Jeux olympiques
Entre le pèlerinage du pape à Lourdes pour le cent cinquantième anniversaire de la proclamation du dogme de l'Immaculée Conception (rappelez-moi de quoi il s'agit, je m'embrouille dans cette histoire) et les Jeux olympiques d'Athènes, le parallèle est inévitable, et Libération ne l'a pas évité : « Depuis le festival des JMJ (vite effacé) en 1997, Jean-Paul II a beaucoup vieilli. Le corps souffrant du pape montre sa participation aux communes misères qui ont mené tant d'autres corps blessés et leurs brancardiers sur les bords de l'Adour. On peut aussi y voir l'image incarnée d'une fragilité de l'institution romaine, historiquement inédite depuis ses débuts triomphants dans l'Antiquité déclinante. Coïncidences ? Cette même Antiquité fait, elle, un spectaculaire retour à Olympie chez Jupiter, avec les beaux corps de femmes et d'hommes presque nus qui dansent sous la claire lumière grecque. »
Ce tableau idyllique aurait pu être plus précis, dans la mesure où Jupiter n'a jamais été un dieu grec. Il faut dire Zeus, aucun doute. Quant à la « claire lumière grecque », ce qu'on voyait surtout, lors de l'inauguration, c'était projecteurs sur projecteurs, écrans géants, figurante apparaissant enceinte d'une boule orangée (immaculée conception qui, dans son outrance kitsch, n'avait rien à envier aux vierges sulpiciennes de Lourdes). La flamme avait l'air tellement artificielle que son engouffrement dans une haute fusée à réaction faisait davantage penser à Cap Canaveral qu'à une épreuve chantée par Pindare.
Je ne veux évidemment pas jeter ici la moindre ombre sur Laure Manaudou, Frédérique Jossinet ou Brice Guyart, d'autant plus que ce fleurettiste de talent aime citer une phrase profonde d'André Malraux : « On est vainqueur quand on a un moral de vainqueur. » Malraux se dopait beaucoup, c'est connu.
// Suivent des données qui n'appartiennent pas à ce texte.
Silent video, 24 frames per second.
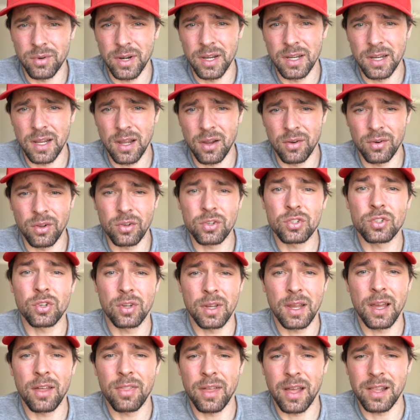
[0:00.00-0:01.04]
right now, and I'll show
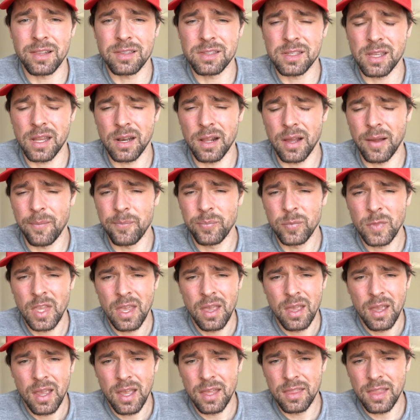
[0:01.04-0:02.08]
you how that's set up.
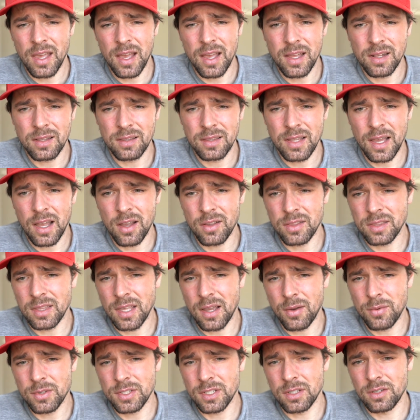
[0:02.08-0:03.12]
And
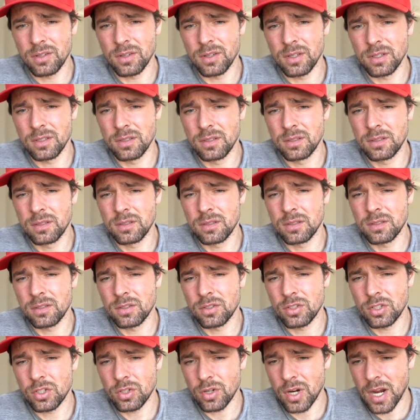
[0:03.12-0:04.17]
that was a good
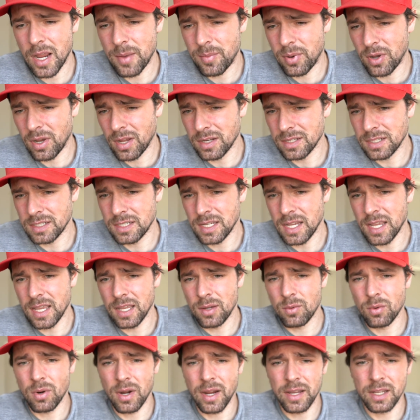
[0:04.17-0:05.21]
tripod to
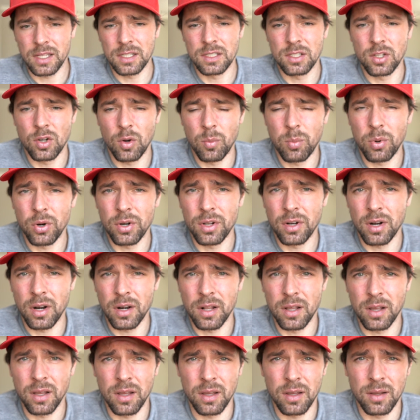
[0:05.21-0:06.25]
take, where I could, you know, put it on
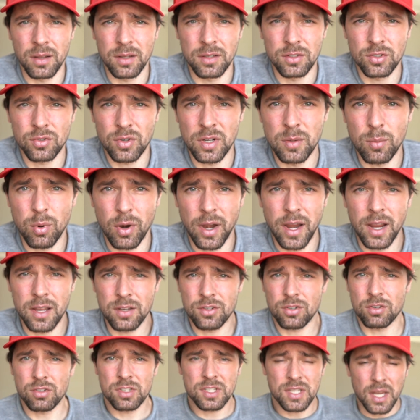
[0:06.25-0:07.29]
a tree
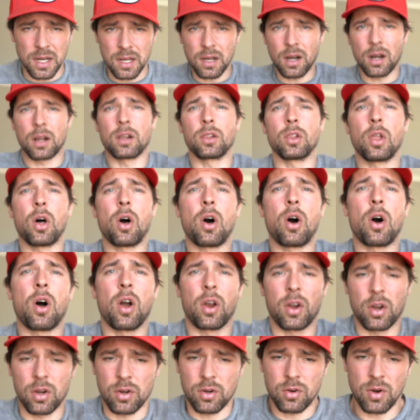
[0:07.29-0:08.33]
branch or set it on a
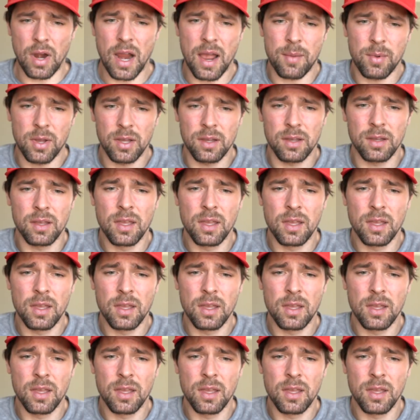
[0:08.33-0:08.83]
log, or grab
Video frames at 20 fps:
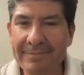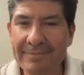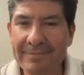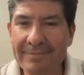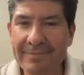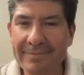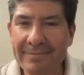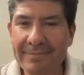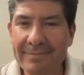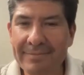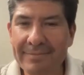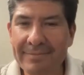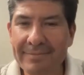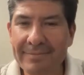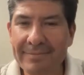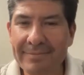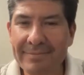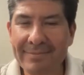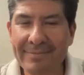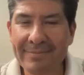
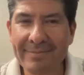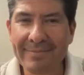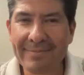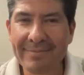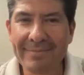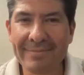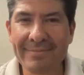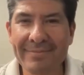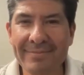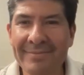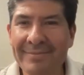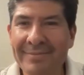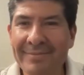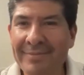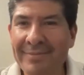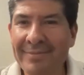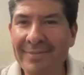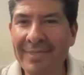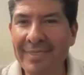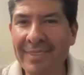
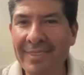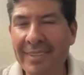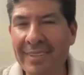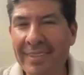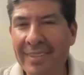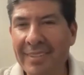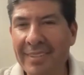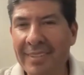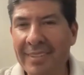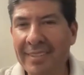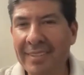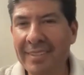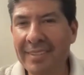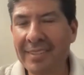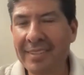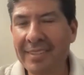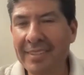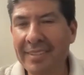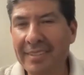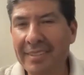
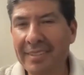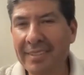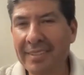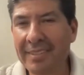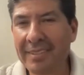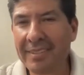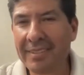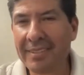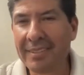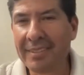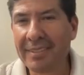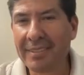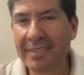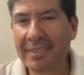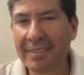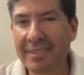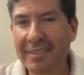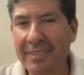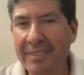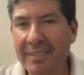
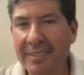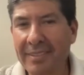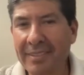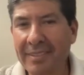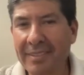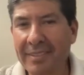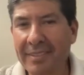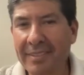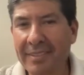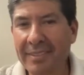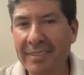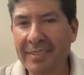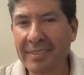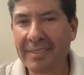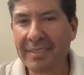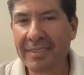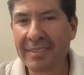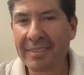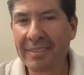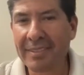
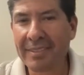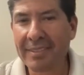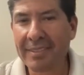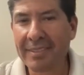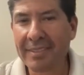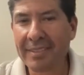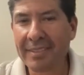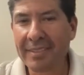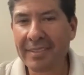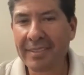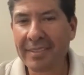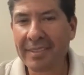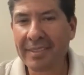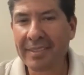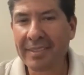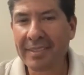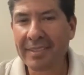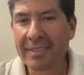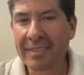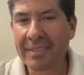
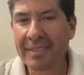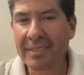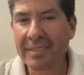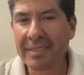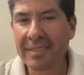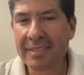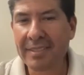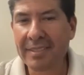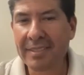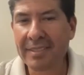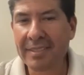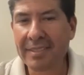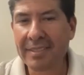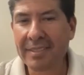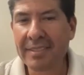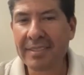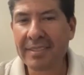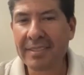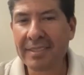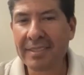
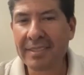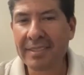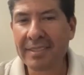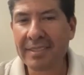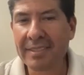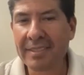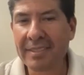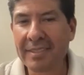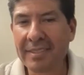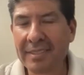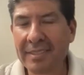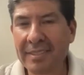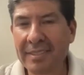This person isn't speaking.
Quant aux femmes, si, d'après Jean-Paul II, elles sont « les sentinelles de l'invisible » (image malheureusement militaire), les plus riantes m'ont paru être celles des délégations du Honduras et du Niger. Bien préférables, en tout cas, aux Américaines et aux Russes. Entre Lourdes et Athènes, si on m'y oblige, je choisis naturellement Athènes, à condition de prendre le premier bateau venu.
L'Histoire est bizarre, surtout quand on regarde les dates de près. Sur l'Immaculée Conception, je me suis attaché à une explication pour les amateurs, dans un petit livre dont il a été très peu question à la télévision, Le Saint-Âne111. Ce dogme de 1854 correspond à la date de naissance de Rimbaud. Coubertin, lui, l'inventeur des Jeux olympiques, ancien élève des jésuites et imbibé de grec, a été soutenu en 1858 par une « Fondation Olympia » (exposition nationale d'industrie, d'agriculture et beaux-arts, avec un programme d'athlétisme). La bonne riposte ne s'est pas fait attendre : l'Olympia de Manet a fait scandale à Paris, en 1863, même année que Le Déjeuner sur l'herbe. Manet avait trente et un ans. Deux tableaux à revoir pour mesurer la régression générale.